May 10, 2011 09:46 GMT  ·  By

South America's Andes mountains are subjected to a very high risk of experiencing a massive earthquake, experts say. The magnitude of the tremor would make it about 10 times stronger than any other similar event that took place in the same area ever before.

The tremor risk should be shared with the millions of people living on and near the Andes mountain range, and who would be subjected directly to the effects of such a seismic event, where it to occur.

In a new study, experts took a closer look at an area located along the eastern flank of the Andes Mountains, where about 2 million people live. Called the Subandean maring, this location was originally thought capable of producing only a magnitude 7.5 earthquake.

But the investigation revealed that the margin could spawn tremors as intense as magnitude 8.9, which would be disastrous for the surrounding areas. Only an insignificant percentage of the buildings that would be affected by the tremor can withstand such a powerful event.

“If the entire fault below the Subandes were to rupture, you can get a lot of damage. It could be like a combination of the 2010 earthquake in Chile, which was very powerful, with the 2010 earthquake in Haiti, which hit a place with inadequate building standards,” says Benjamin Brooks.

The investigator, who holds an appointment as a researcher and a geodesist at the University of Hawaii in Honolulu, was part of a team that used Global Positioning System (GPS) data to conduct the investigation, Our Amazing Planet reports.

He and his team looked at how the Earth's surface moved around the Subandean margin over a period of time, and determined that the eastern segment of the margin may be locked in place. This was determined from satellite measurements of how much it moves annually.

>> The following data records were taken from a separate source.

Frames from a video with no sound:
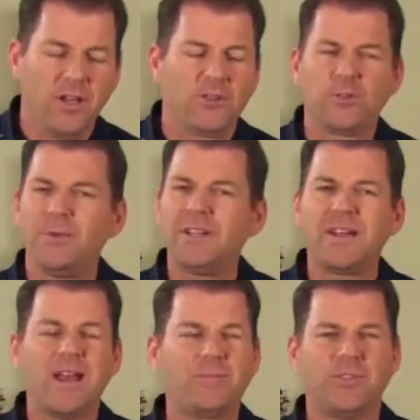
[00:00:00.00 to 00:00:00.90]
So many
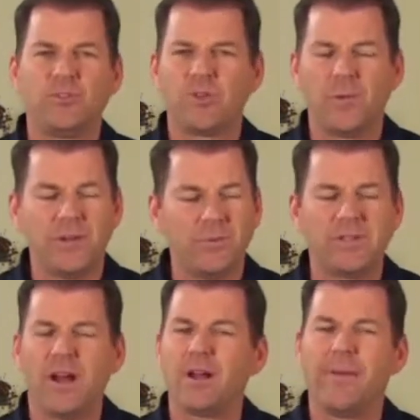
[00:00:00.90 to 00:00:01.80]
times in drumming, we
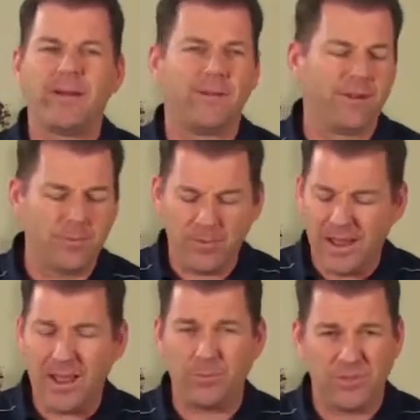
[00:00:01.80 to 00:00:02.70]
talk about grip and
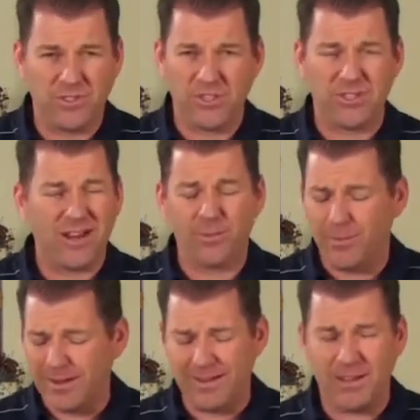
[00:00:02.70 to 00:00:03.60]
hand position.
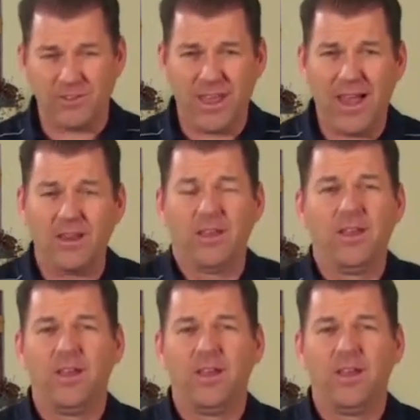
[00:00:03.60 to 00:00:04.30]
Everybody does that.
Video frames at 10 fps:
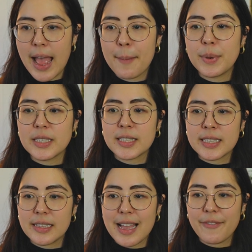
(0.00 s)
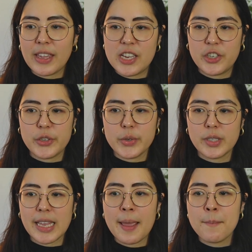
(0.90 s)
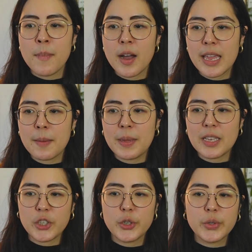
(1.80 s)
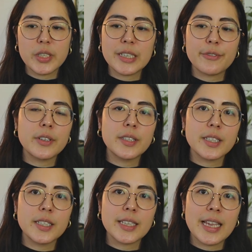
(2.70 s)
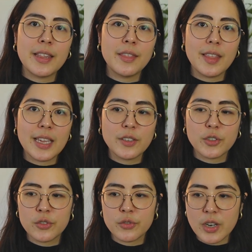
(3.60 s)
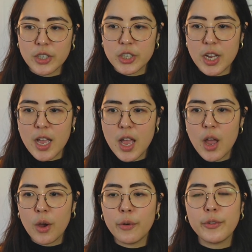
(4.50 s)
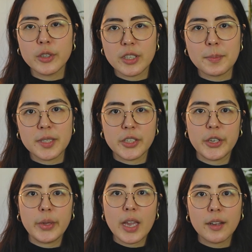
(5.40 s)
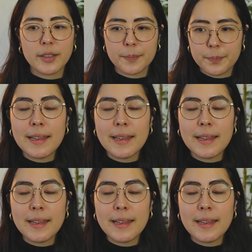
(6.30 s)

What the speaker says: but still having issues, it might be due to differences in the structure of your substitute yarn.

The east-to-west segment of the plate moves 2 to 10 millimeters less per year than the rest of the margin, suggesting that it is blocked in place. This means that tension is now accumulating under the Nazca tectonic plate.

This plate grinds slowly against the South American plate, and the interactions between the two can produce earthquakes with magnitudes between 8.7 and 8.9, experts say.

“The city of Santa Cruz in Bolivia is at the central portion of this area, a major economic center. The oil industry is located there, as is a lot of farming. The shaking from a major earthquake in this area could also affect northern Argentina,” Brooks explains.

More details about the new investigation and the interactions developing between the two major plates are available in a paper published in the May 8 online issue of the top journal Nature Geoscience.